Under Article 15.3 of GreenItaly1 bylaws, the resolution of the Extraordinary Shareholders’ Meeting approving the merger plan is subject to exercise of withdrawal rights by the shareholders not exceeding 30% of the share capital of GreenItaly1. Opt-out value of the ordinary shares will be announced according to the terms and conditions set forth by GreenItaly1 bylaws and, as such, at least 15 days before the date set for the Extraordinary Shareholders’ Meeting in charge approving the Business Combination.

In order to confer stability to the shareholder base of the Combined Entityt, Prima Holding will undertake a 24 months lock up period in relation to both ordinary shares servicing the exchange ratio and ordinary shares issued following conversion of redeemable and performing shares.

Prima Holding has agreed to set up a mechanism, which will ensure the shareholders of the Combined Entity a benefit – through the reduction of its own stake represented by redeemable shares – in case the Combined Entity will not achieve the target net profit of: (i) €4.8m at 31 December 2015; (ii) €5.3m at 31 December 2016; (iii) €6.3m at 31 December 2017. In addition, should those targets not be met, the Combined Entity will be entitled to redeem wholly or partially, one third of the redeemable shares issued, in proportion to the negative difference between actual net profit and target net profit.

The Combined Entity, in consideration of its size, intends to move from the “AIM Italia” to the “Mercato Telematico Azionario”.

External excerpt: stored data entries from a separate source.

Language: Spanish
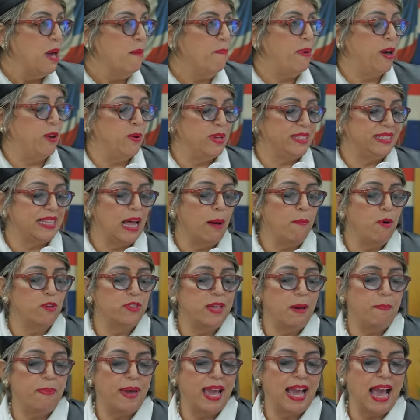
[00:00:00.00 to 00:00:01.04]
Pero estamos
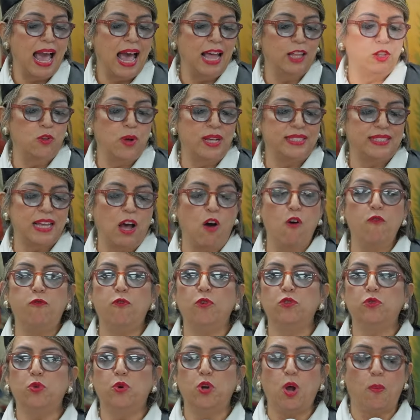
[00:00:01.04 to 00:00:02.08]
despegando hacia un
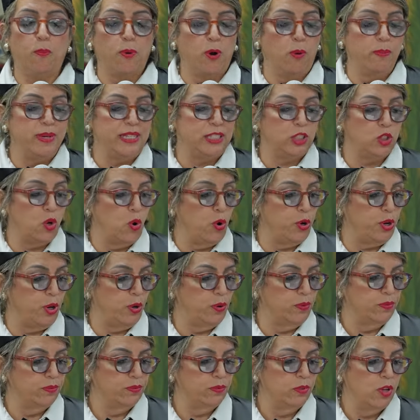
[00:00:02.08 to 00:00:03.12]
futuro promisorio,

The Board of Directors of the Combined Entity, starting from the date of the merger, will be made of n. 8 (eight) members, of which:

  • n. 5 (five) Directors appointed by Prima Holding;
  • n. 2 (two) Directors appointed by GreenItaly1’s promoting shareholders;
  • n. 1 (one) Director having independence requirements under Article 148, subparagraph 3, of the Legislative Decree n. 58/1998 as required by Article 147-ter, subparagraph 4, of the Decree, jointly designated from GreenItaly1 and Prima Vera.

The merger requires the lawful possibility, for the Combined Entity to succeed in on-going business concern to Prima Vera, with respect to contracts and reference industries, to be validated by 15 December 2015.


The transaction is a reverse take-over under Article 14 of the “AIM Italia” Issuer’s Regulation, which therefore, presupposes the issuance of the Nomad’s certificate, which is instrumental to publish the prospectus.


Intermonte, who acted as Global Coordinator in the GreenItaly1’s IPO, was the Nominated Adviser.

GreenItaly1 has been assisted by Rothschild S.p.A.

Prima Holding and Prima Vera has been assisted by Vitale & Co. S.p.A.

K Studio Associato and KPMG S.p.A. carried out tax, legal, HR due diligence and accounting due diligence, respectively, on Prima Vera on behalf of GreenItaly1.

Value Partners has performed the business due diligence on behalf of GreenItaly1.

IR Top Consulting was the investor & media relations advisor.